During the exploration of the ossicular chain, normal mobility of the malleus was observed. However, the long process of the incus was found to be eroded, and a small cholesteatoma was present in the posterior tympanic cavity. The structures above the stapes footplate were destroyed, although the footplate itself was mobile. The incus was removed, and a titanium ossicular replacement prosthesis (TORP) was used to connect the stapes footplate and the handle of the malleus. The surgery aimed at reconstructing the ossicular chain, a critical procedure for restoring auditory function in cases of cholesteatoma where the ossicular chain is compromised.

6.5. Clinical Significance

This case of cholesteatoma in a pediatric child highlights the challenges in early diagnosis and the importance of timely surgical intervention. Cholesteatoma, a destructive and expanding growth in the middle ear, can lead to hearing loss and other complications if not treated promptly. The surgical approach in this case aimed at removing the diseased tissue and reconstructing the damaged ossicular chain, thereby improving hearing function.

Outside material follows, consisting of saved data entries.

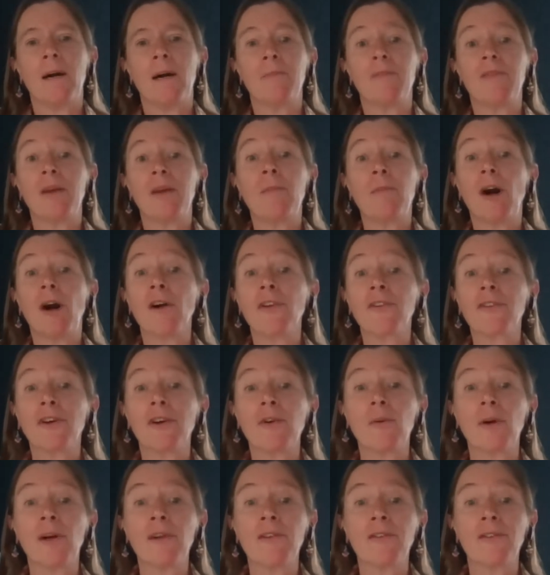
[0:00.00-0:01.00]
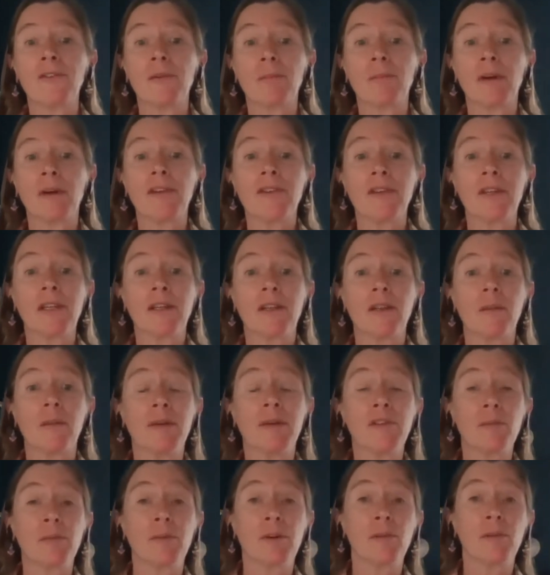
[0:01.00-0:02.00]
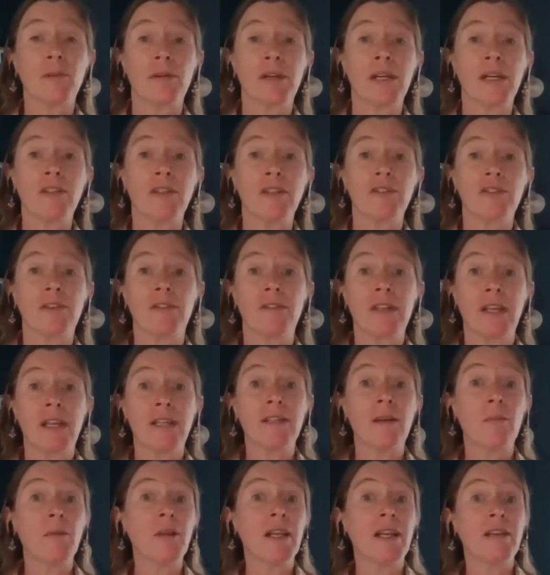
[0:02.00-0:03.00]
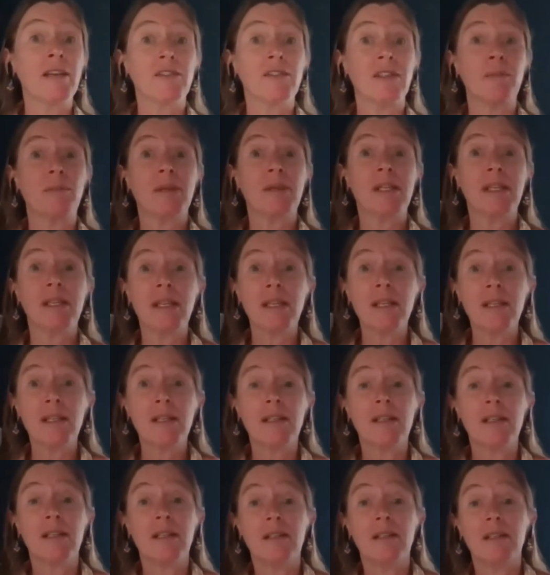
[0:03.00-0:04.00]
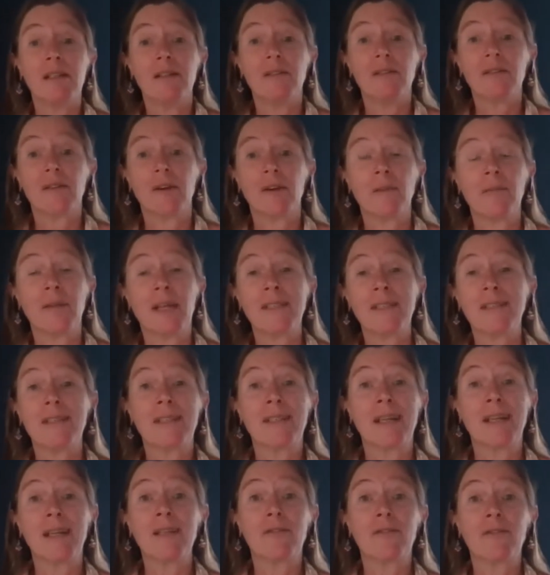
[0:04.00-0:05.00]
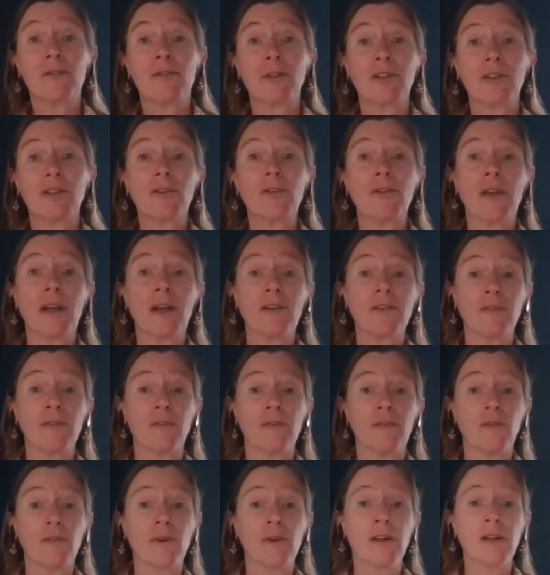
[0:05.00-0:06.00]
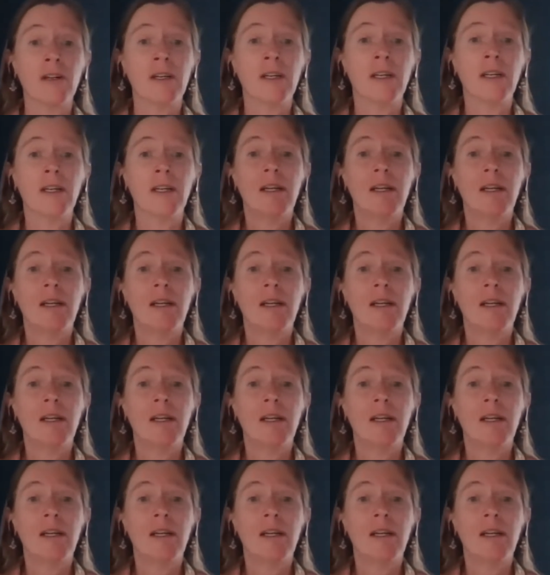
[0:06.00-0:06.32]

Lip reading: Tim also was the president of the Pittsburgh branch of the NAACP from 1994 to 2004.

This case underscores the complexity of managing cholesteatoma in children and the importance of a multidisciplinary approach that includes thorough clinical assessment, imaging, and appropriate surgical techniques for optimal patient outcomes.

7. Limitations

Despite its advancements, WAI’s application in pediatric audiology faces limitations, including variability in results due to different testing conditions. This information allowed clinicians to tailor interventions more precisely, such as focusing on amplification at the affected frequencies. Additionally, the WAI data provided valuable cross-validation with other audiological assessments, supporting the development of personalized treatment and rehabilitation plans. By understanding the exact nature of the frequency-specific impairments, treatment could be more accurately directed, improving overall patient outcomes. The technology’s effectiveness across diverse pediatric populations and various auditory conditions remains underexplored.

8. Future Studies

Future research should focus on standardizing WAI testing protocols and exploring its diagnostic accuracy across broader age ranges, ethnicities, and types of auditory disorders. Studies are needed to integrate WAI data with other diagnostic tools for a more holistic understanding of pediatric auditory pathologies.

9. Conclusions

This review recognizes wideband acoustic immittance as a significant advancement in pediatric audiology, offering comprehensive insights into various auditory disorders. However, it acknowledges the limitations due to testing variability and the necessity for further research to standardize protocols and explore their application across diverse age groups. Future studies are encouraged to enhance the diagnostic capabilities of WAI, ensuring a more accurate and holistic approach to pediatric audiology.